PROVIDED ENTRIES –

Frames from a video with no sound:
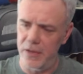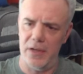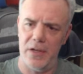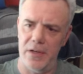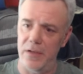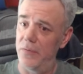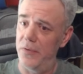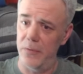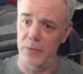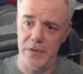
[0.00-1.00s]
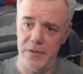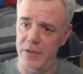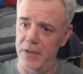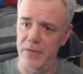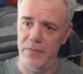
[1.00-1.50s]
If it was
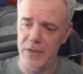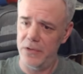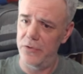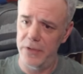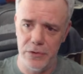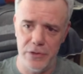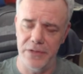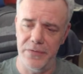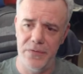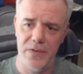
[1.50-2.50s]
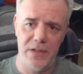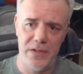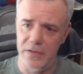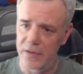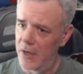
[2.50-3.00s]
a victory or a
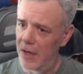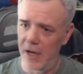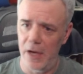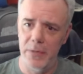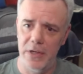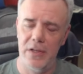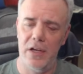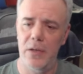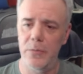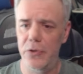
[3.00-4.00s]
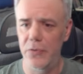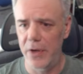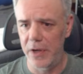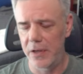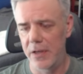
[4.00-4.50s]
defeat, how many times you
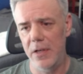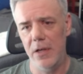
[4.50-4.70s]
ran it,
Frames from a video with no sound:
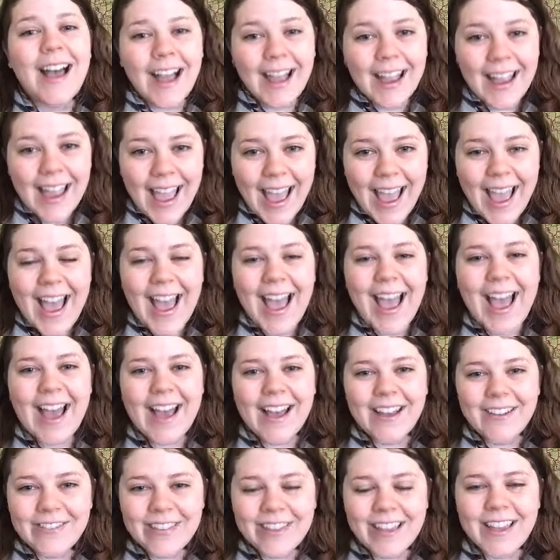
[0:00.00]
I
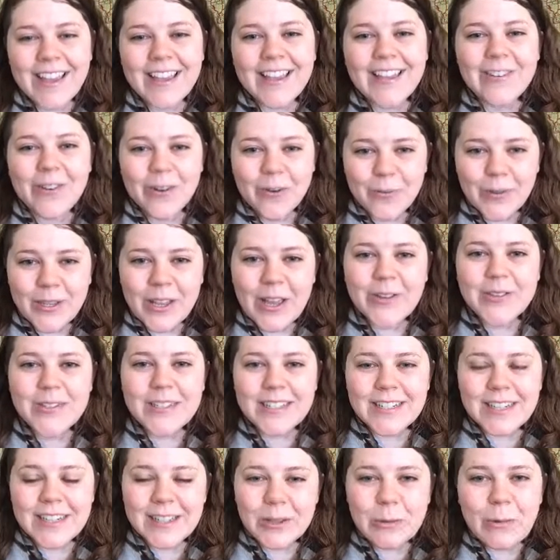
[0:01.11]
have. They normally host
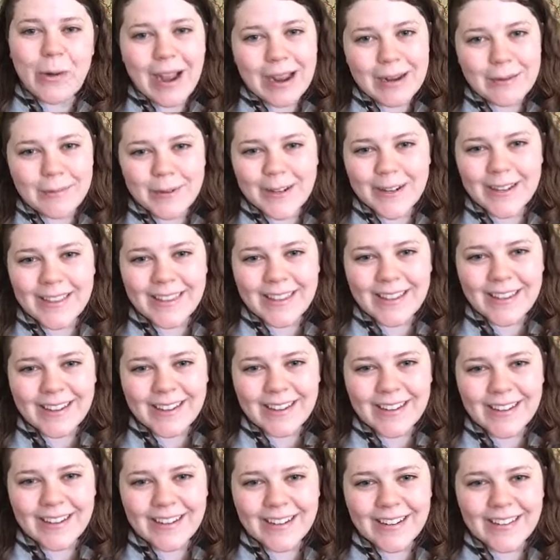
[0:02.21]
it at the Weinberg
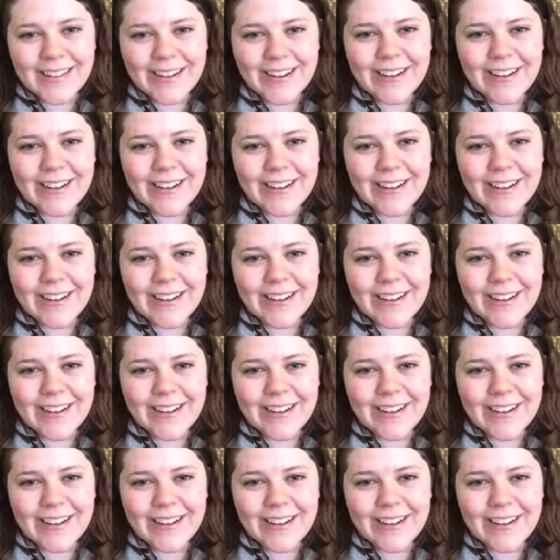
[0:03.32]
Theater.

TASK PROMPT –
Write out again every line above exactly as given; the pictures do not belong in the copy.

THE ANSWER –
Frames from a video with no sound:
[0.00-1.00s]
[1.00-1.50s]
If it was
[1.50-2.50s]
[2.50-3.00s]
a victory or a
[3.00-4.00s]
[4.00-4.50s]
defeat, how many times you
[4.50-4.70s]
ran it,
Frames from a video with no sound:
[0:00.00]
I
[0:01.11]
have. They normally host
[0:02.21]
it at the Weinberg
[0:03.32]
Theater.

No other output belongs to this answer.